EXERCISE AIM |
Without any of the pictures, set down the data below exactly.

Dataset records
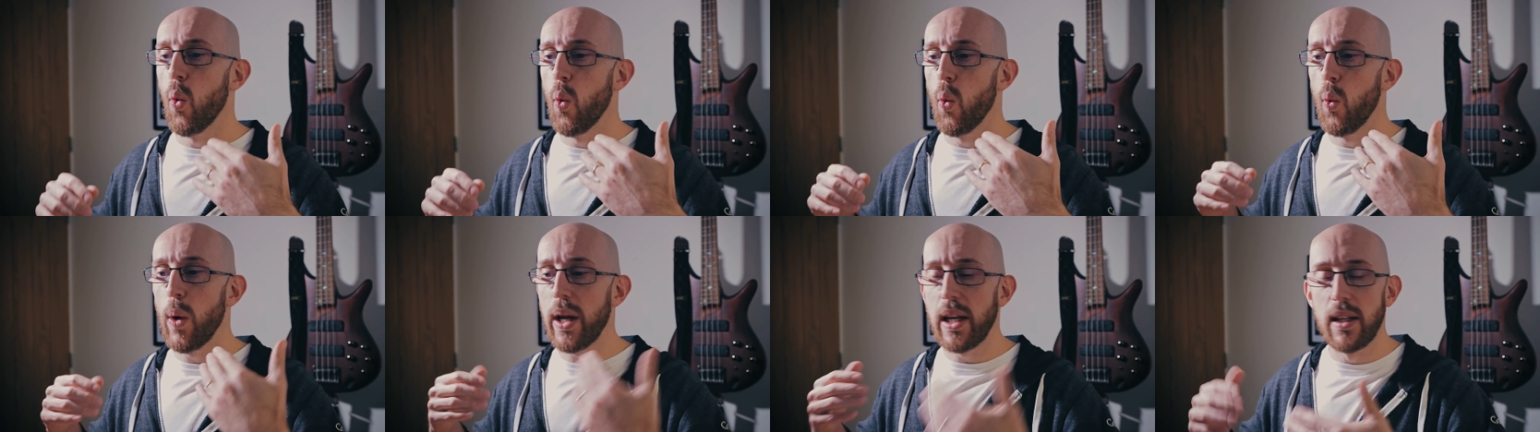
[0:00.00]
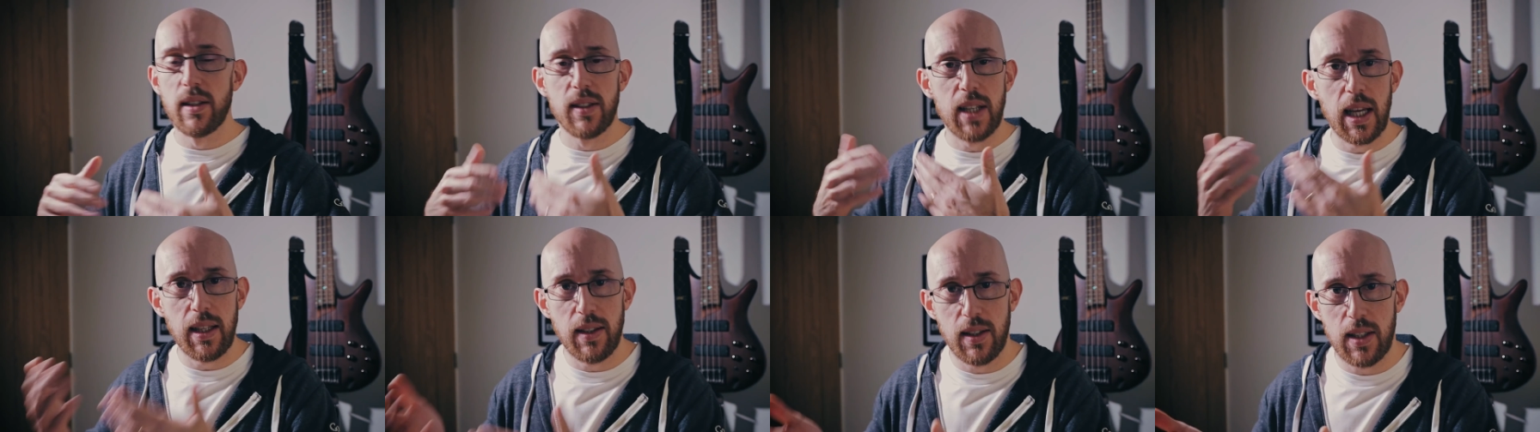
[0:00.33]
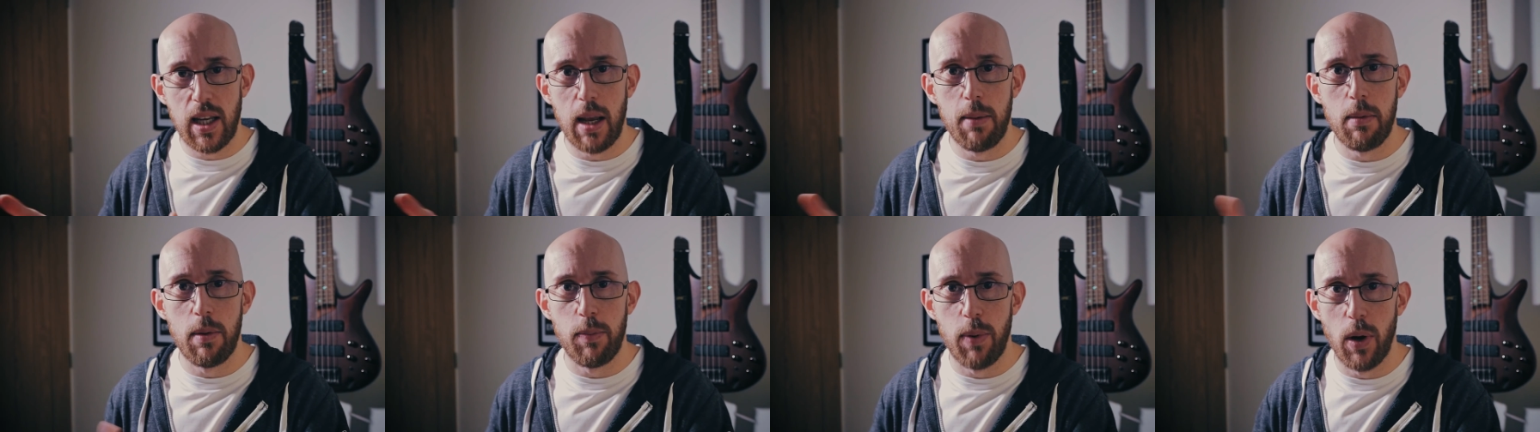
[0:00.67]
We can take the
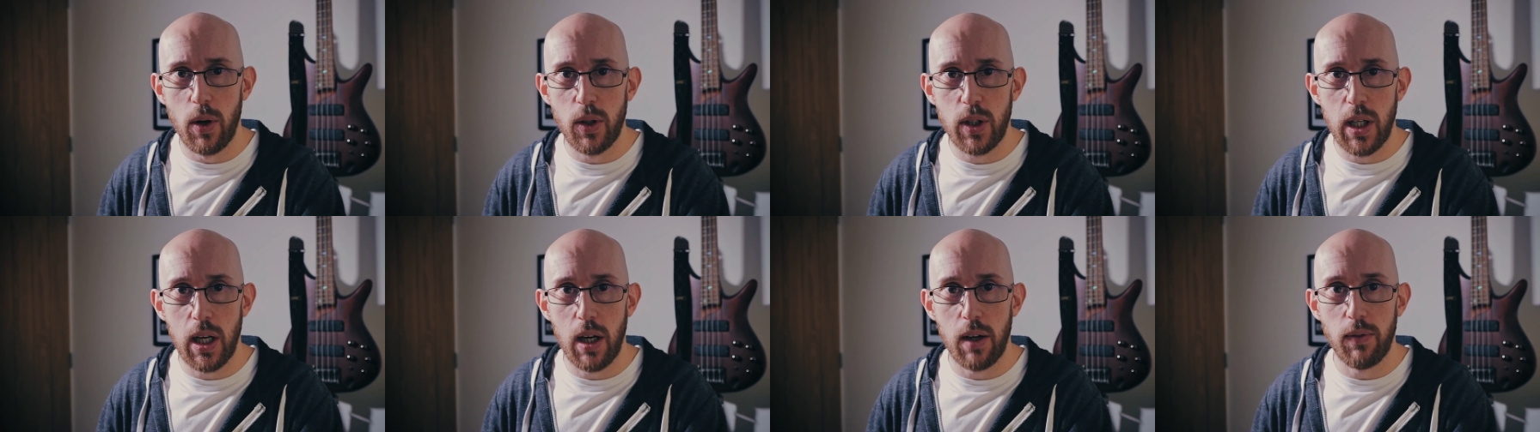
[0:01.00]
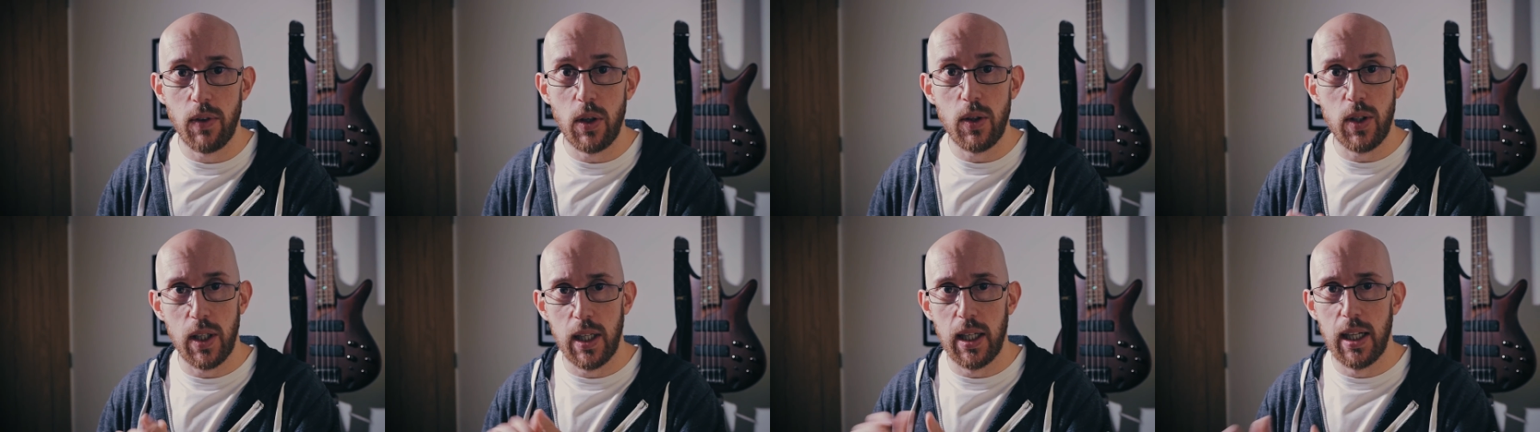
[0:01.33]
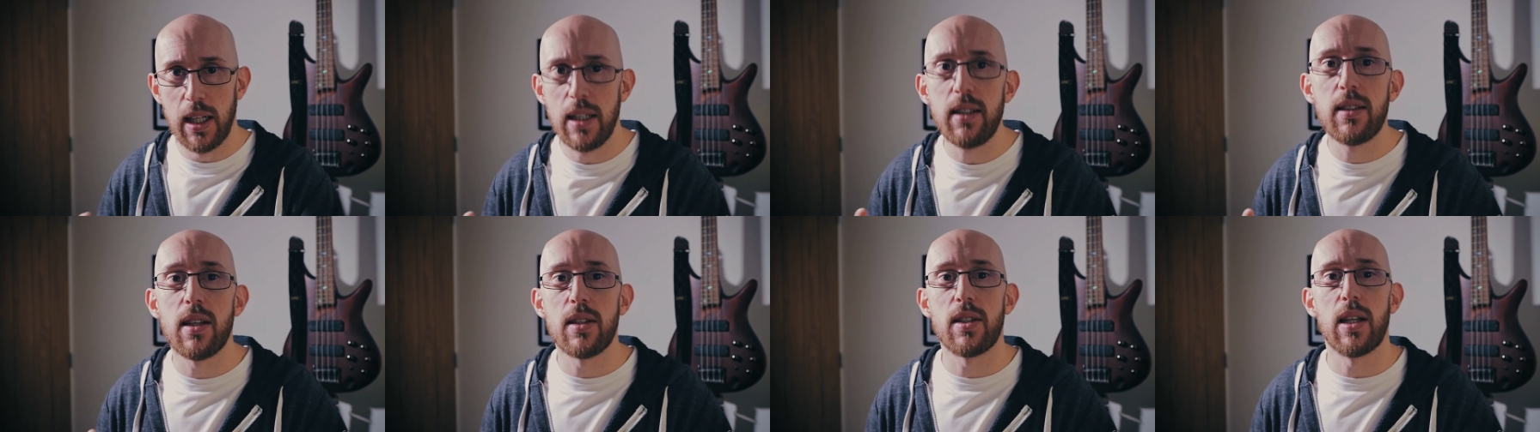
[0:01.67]
same approach here of using
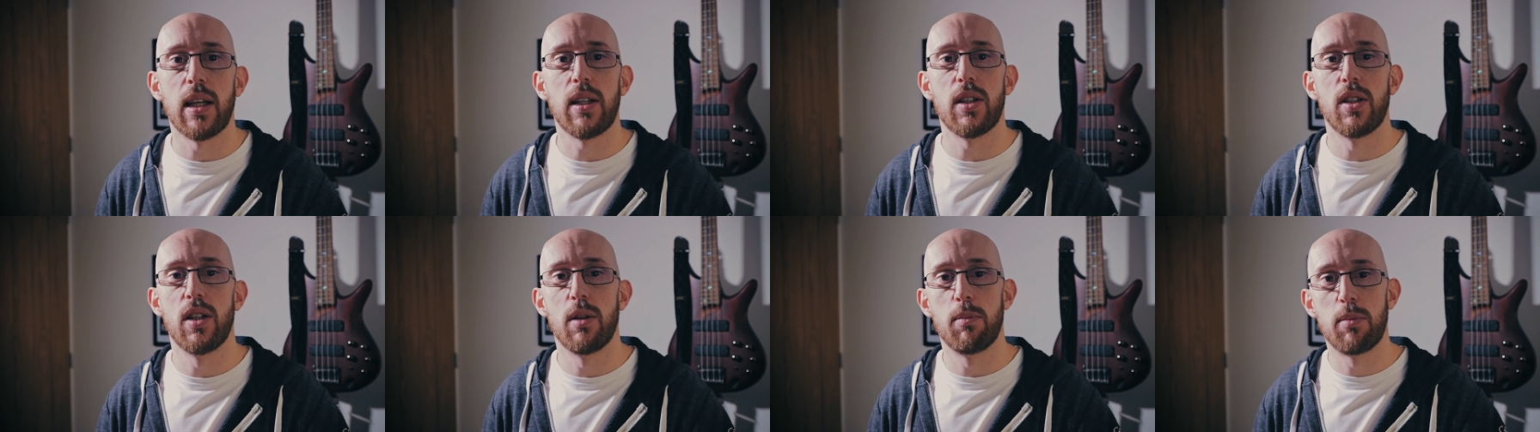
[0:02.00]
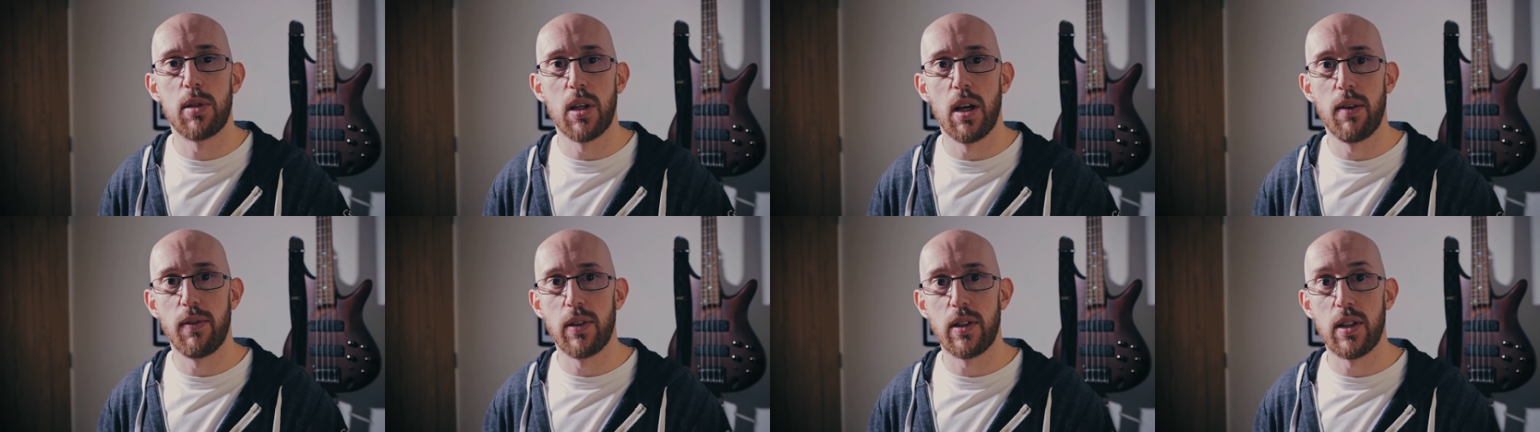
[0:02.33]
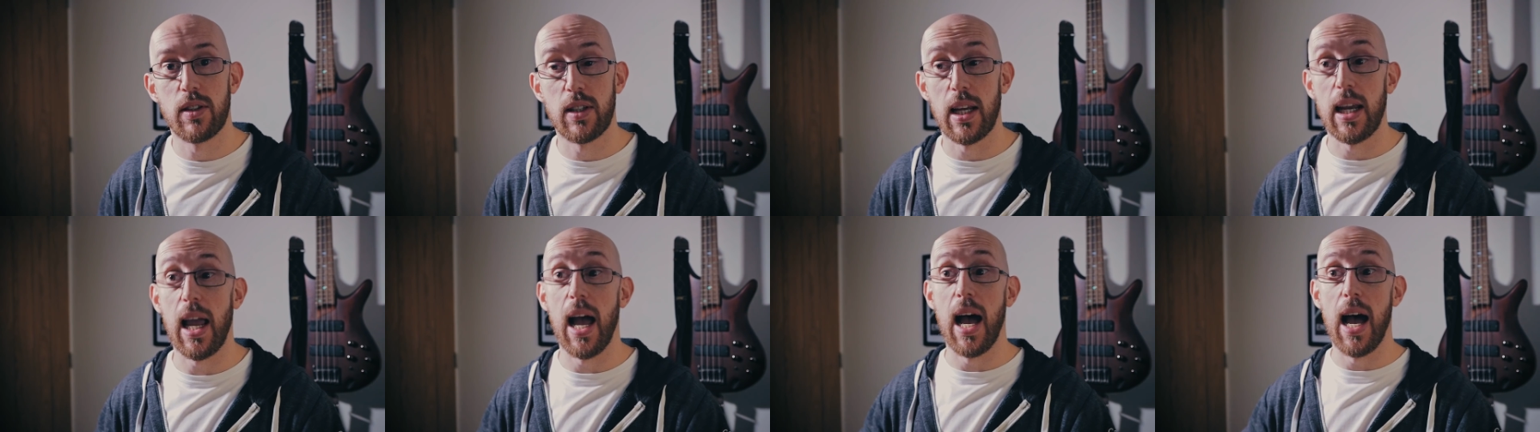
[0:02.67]
an intersection observer
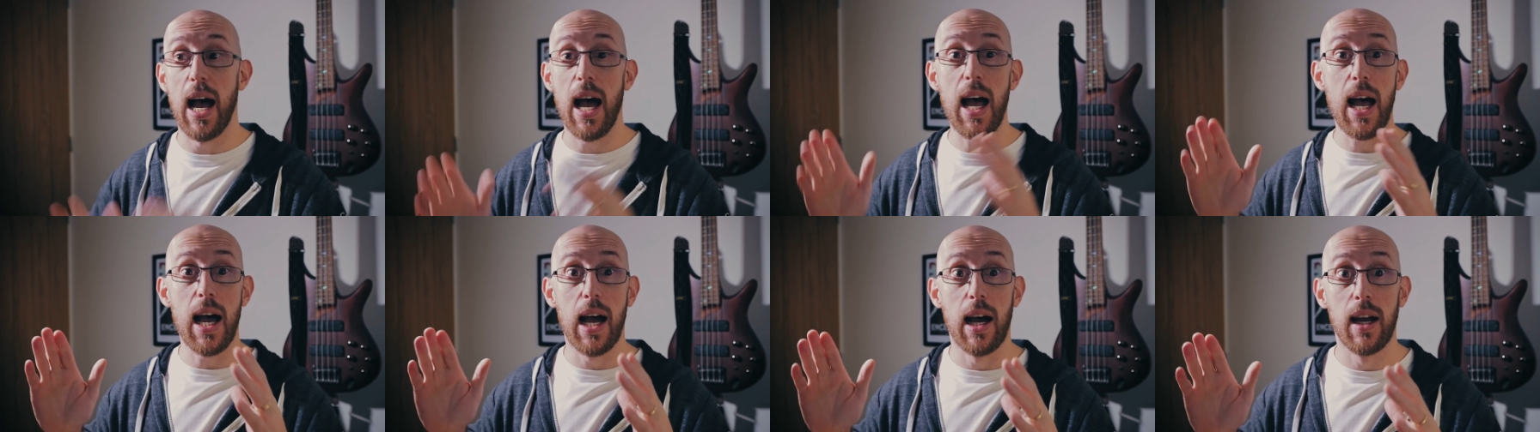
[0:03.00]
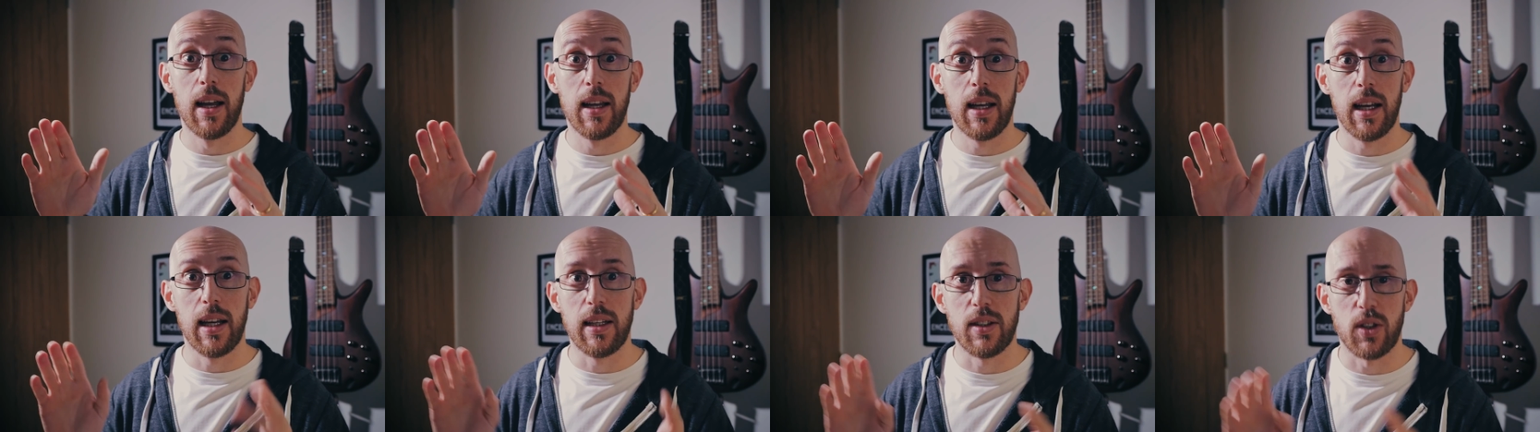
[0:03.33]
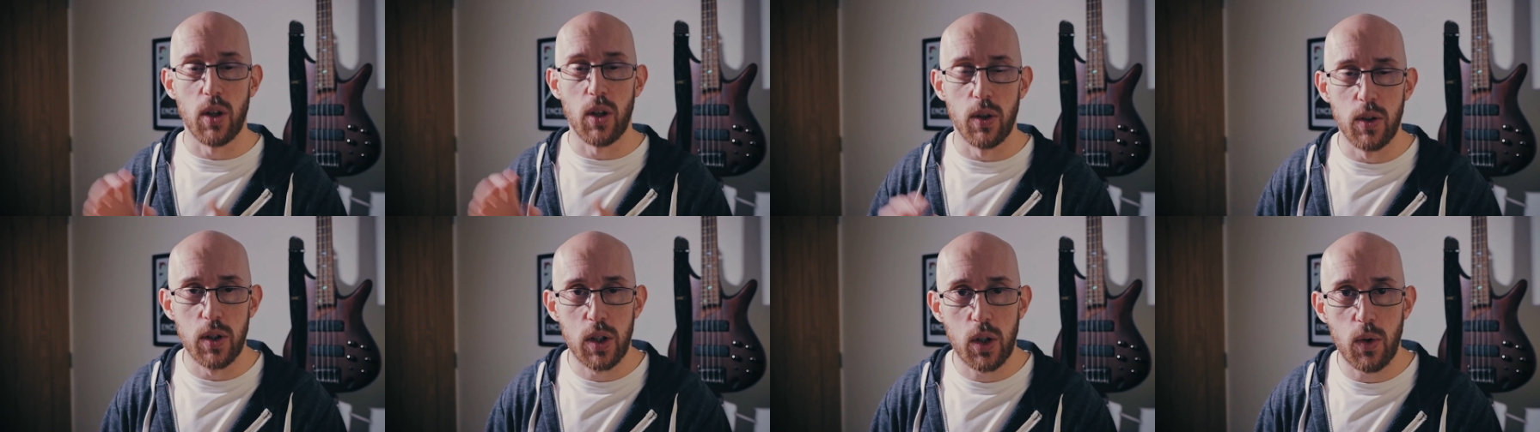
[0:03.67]
to say, aha,
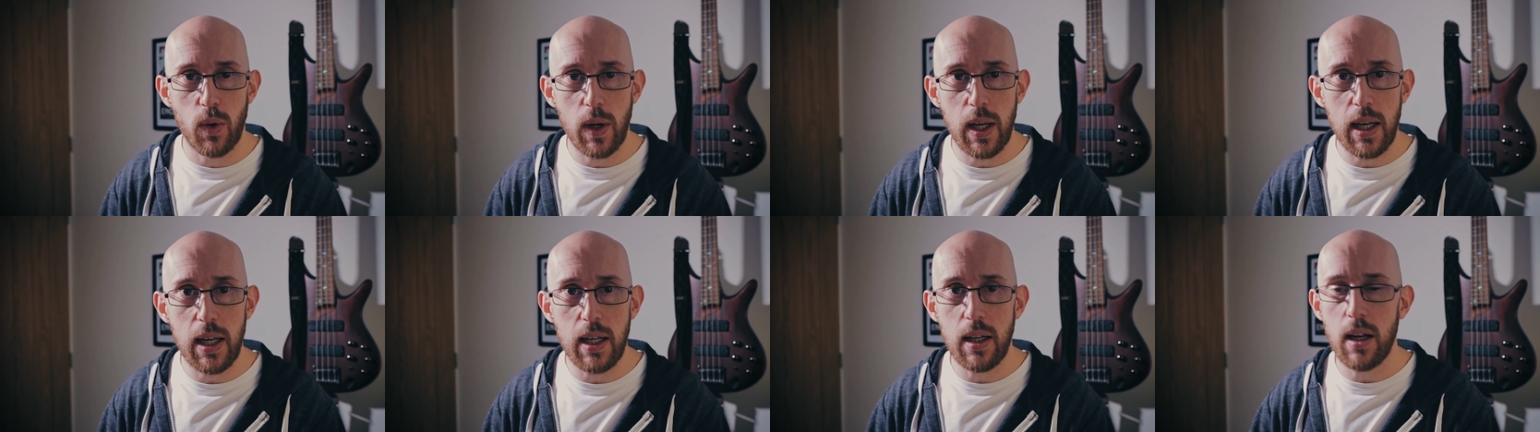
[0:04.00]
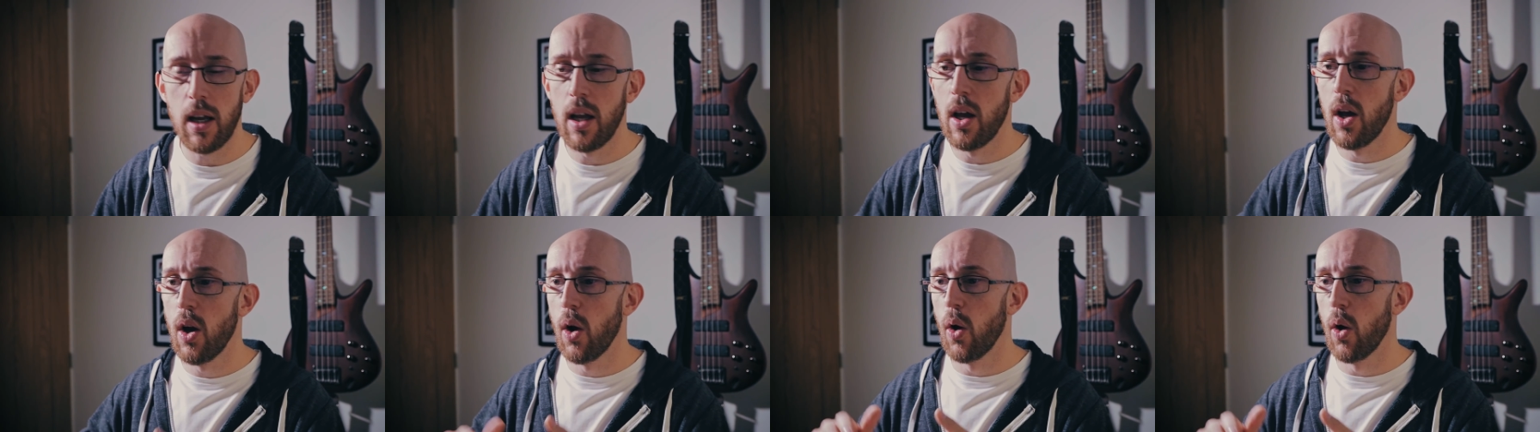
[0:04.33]
it's on screen,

SOLVED EXERCISE |
[0:00.00]
[0:00.33]
[0:00.67]
We can take the
[0:01.00]
[0:01.33]
[0:01.67]
same approach here of using
[0:02.00]
[0:02.33]
[0:02.67]
an intersection observer
[0:03.00]
[0:03.33]
[0:03.67]
to say, aha,
[0:04.00]
[0:04.33]
it's on screen,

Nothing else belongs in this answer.